■ Data supplied
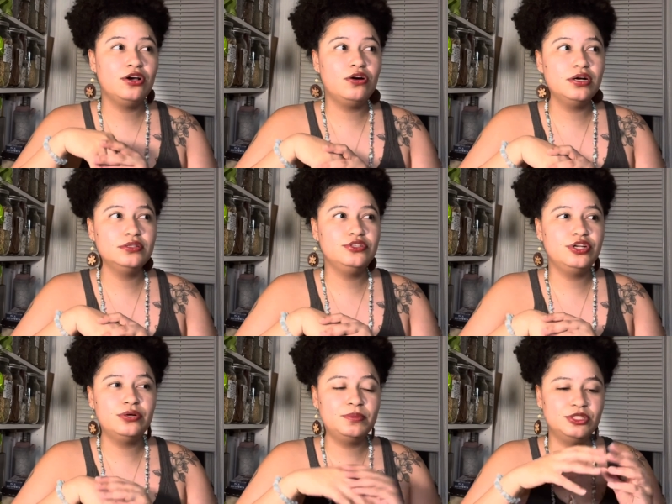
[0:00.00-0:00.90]
on, you
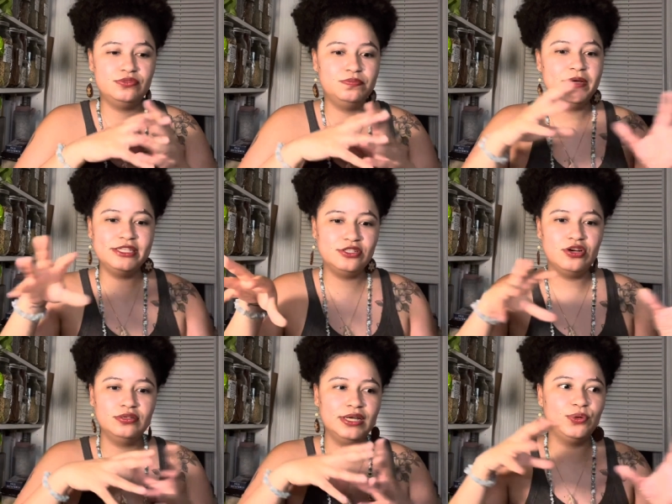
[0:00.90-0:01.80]
know, but based
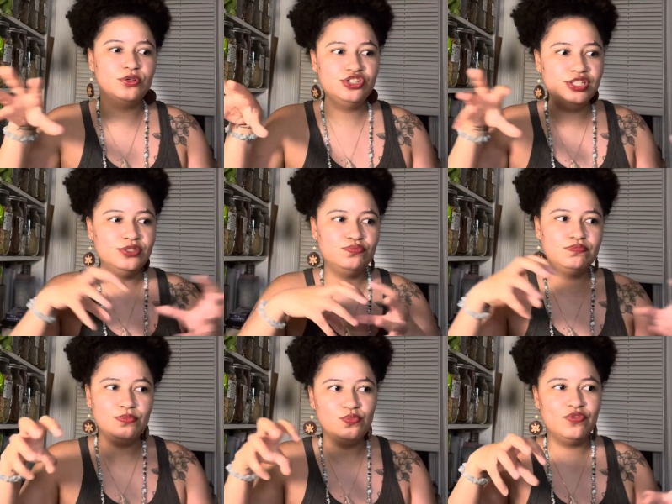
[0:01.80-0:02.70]
on like what she's
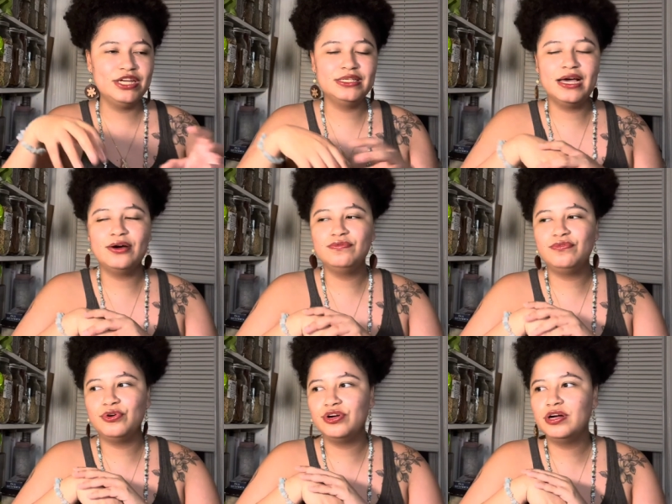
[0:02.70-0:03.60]
written down
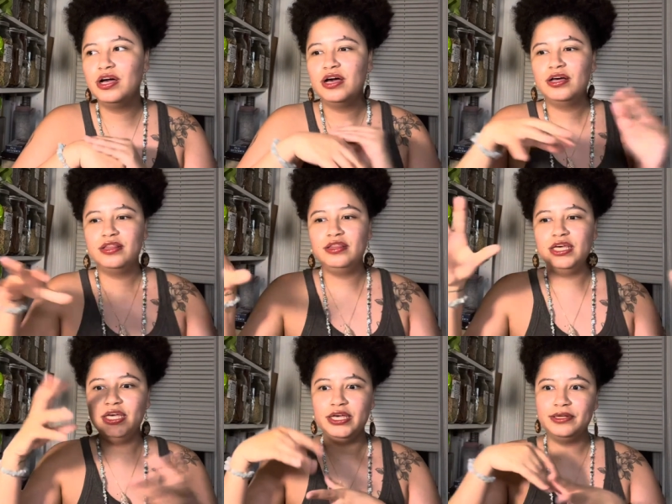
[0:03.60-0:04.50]
for
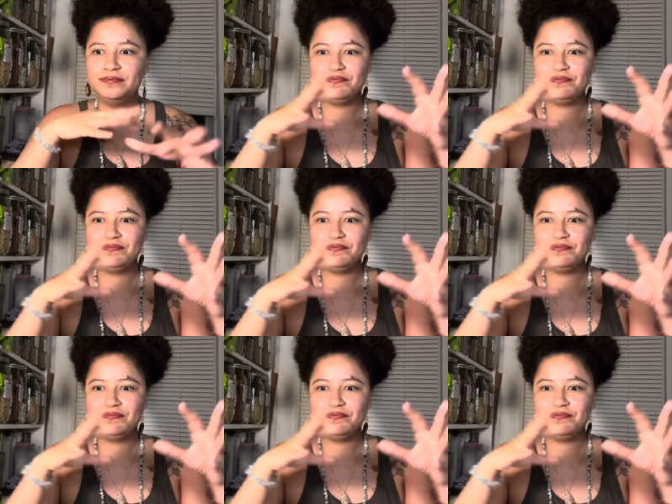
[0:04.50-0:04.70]
the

■ Description of the task
Beginning with the line that contains "[0:01.80-0:02.70]", output each line of the material above through the last one exactly as it stands. Do not include the pictures.

■ Exercise result
[0:01.80-0:02.70]
on like what she's
[0:02.70-0:03.60]
written down
[0:03.60-0:04.50]
for
[0:04.50-0:04.70]
the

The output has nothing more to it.